Fr. Mark Vincent Salang of the Diocese of Maasin said the novena Masses for the celebration started on March 21 and would end on March 30. Only 300 pilgrims had been allowed to join each Mass, held outdoors in front of Magellan’s Cross as part of precautions against the spread of COVID-19.

According to health and security guidelines issued by the Municipal Inter-Agency Task Force on COVID-19 on March 19, no one will be allowed to leave or enter Limasawa from March 22 to March 31 unless it is to respond to an emergency.

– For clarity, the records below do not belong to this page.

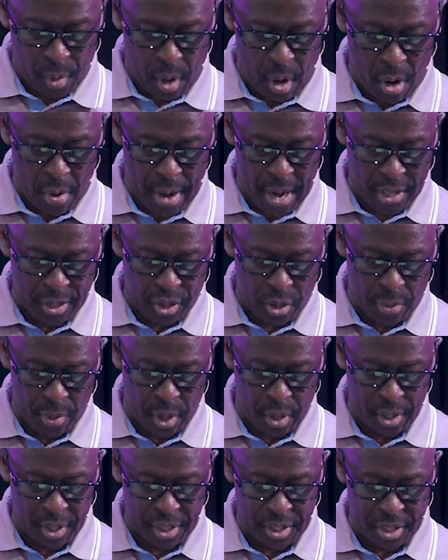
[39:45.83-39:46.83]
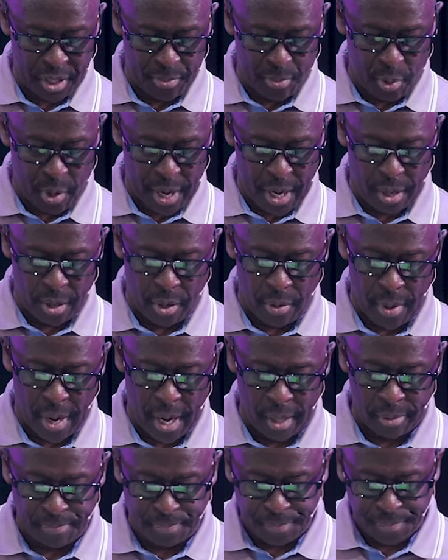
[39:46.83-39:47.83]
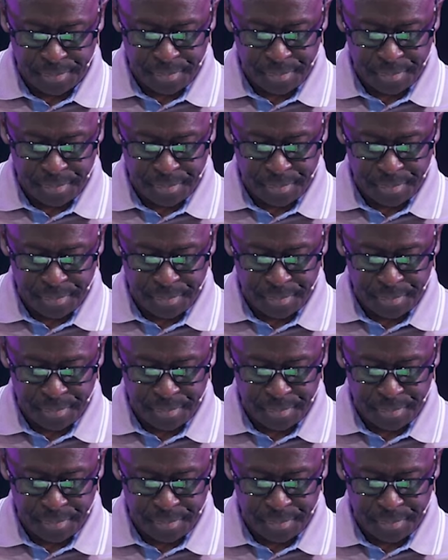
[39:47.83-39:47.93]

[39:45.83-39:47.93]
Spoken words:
All right, so we're going to look at this brain, all right?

Only pilgrims, who were earlier enlisted by their respective parishes, will be allowed to enter the historic island.

Fishermen will not also be allowed to sail from midnight of March 30 to 5 p.m. the following day.

Hope on tourism

The tadpole-shaped town can be reached by sea from Padre Burgos town in under an hour.

Aside from being a pilgrimage site, Limasawa’s beaches and diving spots are considered among the best in the country.

In 1994, then President Fidel V. Ramos declared Limasawa a tourist zone.

Fishing is the main source of livelihood while many residents are beneficiaries of the government’s conditional cash grants under the Pantawid Pamilyang Pilipino Program.

Limasawa officials are hoping that the quincentennial celebration will boost the island’s tourism industry and improve the lives of its people.